L’indécision des marchés marque les banques européennes
Le marché tarde à prendre ses marques avec le secteur bancaire. L’ensemble des valeurs a certes pâti hier de l’incertitude politique en Grèce et l’absence de majorité claire pour gouverner le pays. En France, toutes les banques ont accompagné le mouvement de baisse des marchés, mais le Crédit Agricole, la valeur la plus exposée à la Grèce, à travers sa filiale Emporiki, n’a cédé «que» 2,6%, moins que ses rivales.
Il faut dire que CASA avait déjà fini le 7 mai en baisse dans un marché en hausse. Une séance de lundi qui a d’ailleurs été particulièrement difficile à interpréter et qui traduit la volatilité des valeurs bancaires au cours d’une même séance. Comme anticipé, l’actualité à Athènes avait dominé les préoccupations en matinée. Les titres des principales banques étaient orientés à la baisse. «Les valeurs bancaires ont été victimes du syndrome grec; en revanche, l’élection de François Hollande était déjà largement intégrée par les marchés», assure un analyste.

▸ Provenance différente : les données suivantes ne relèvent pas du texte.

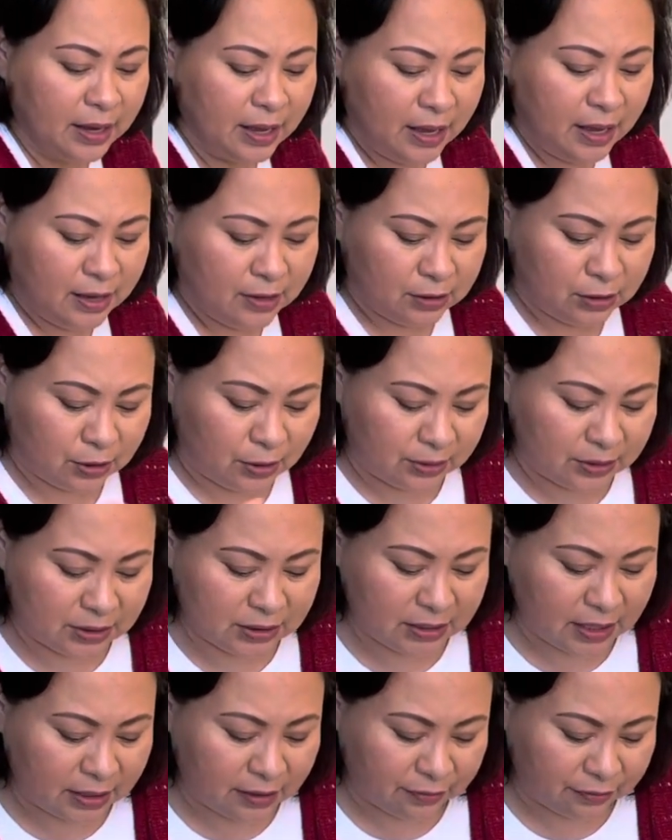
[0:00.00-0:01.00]
So instead
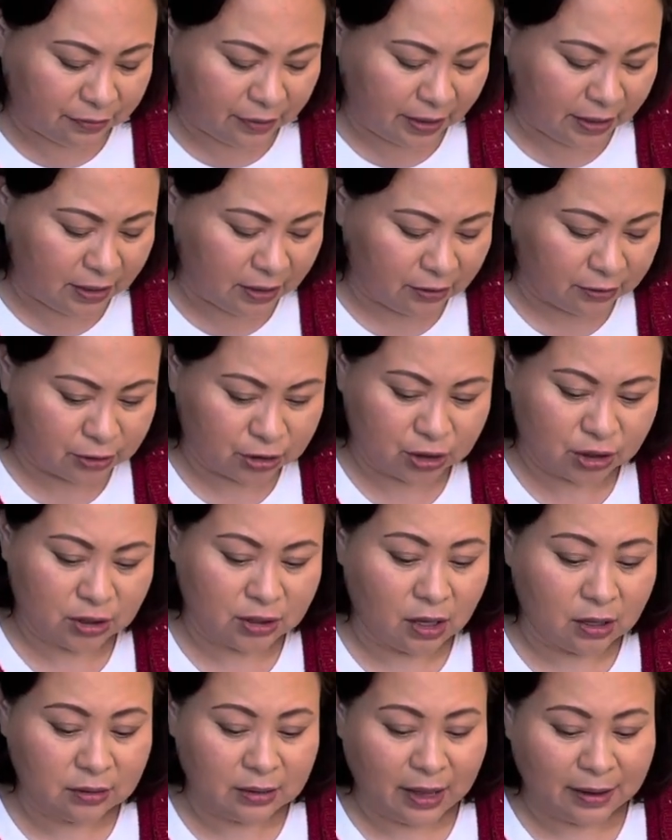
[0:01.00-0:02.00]
of regular
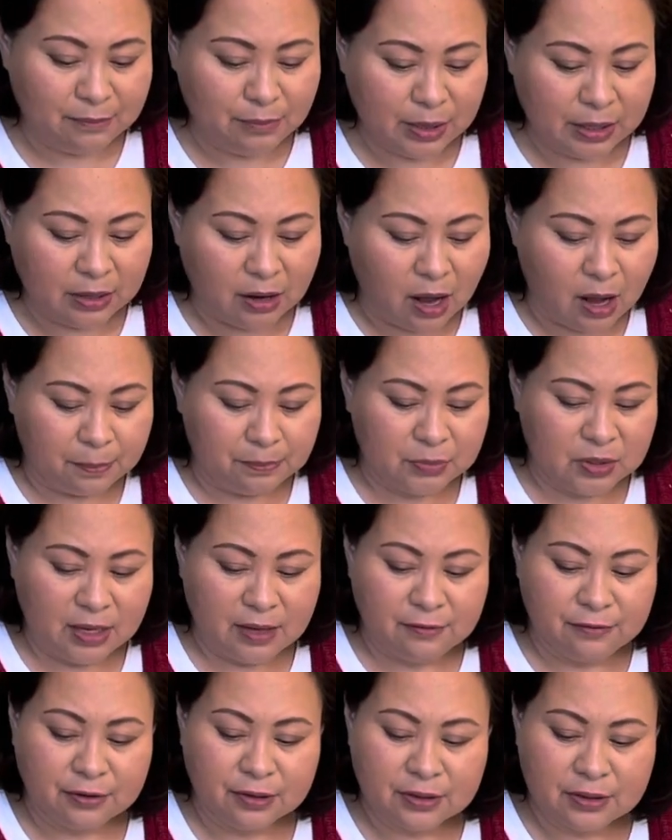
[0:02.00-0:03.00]
salt, I've been opting
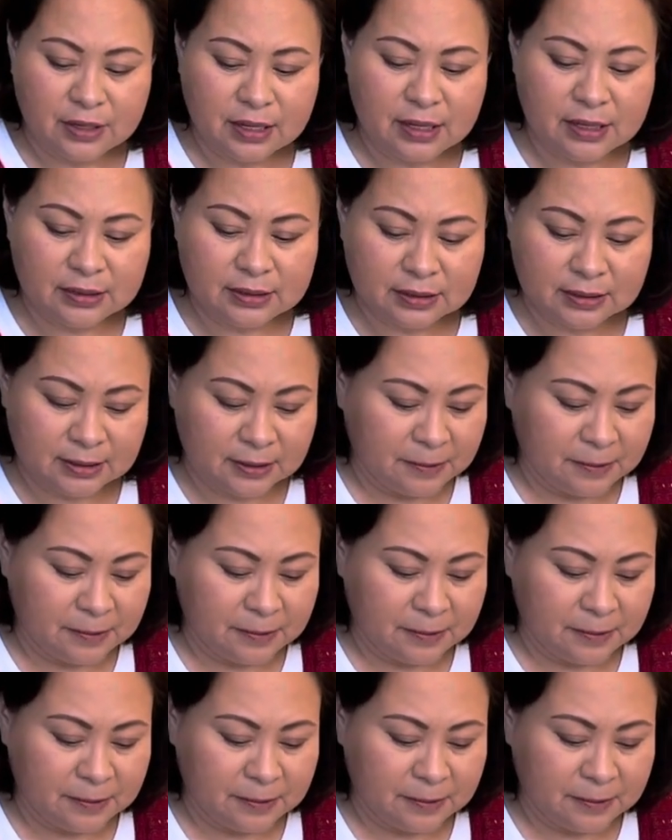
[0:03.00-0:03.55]
for this.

La remontée subite des valeurs du secteur en cours de journée lundi a en revanche suscité davantage d’incompréhension. Certains évoquent les contacts pris entre le nouveau président français et la chancelière allemande Angela Merkel ou l’annonce par l’agence Standard & Poor’s que le résultat des présidentielles n’aurait pas «d’impact immédiat sur la note ou la perspective de la France», ou les mesures élaborées par Madrid pour soutenir son secteur. Entre leur plus hauts et leur plus bas de la séance, certaines valeurs ont connu une amplitude de cours de près de 10 points sans explication rationnelle (voir graphique). Un phénomène qui avait aussi affecté la semaine dernière la Société Générale le jour de la publication de ses résultats.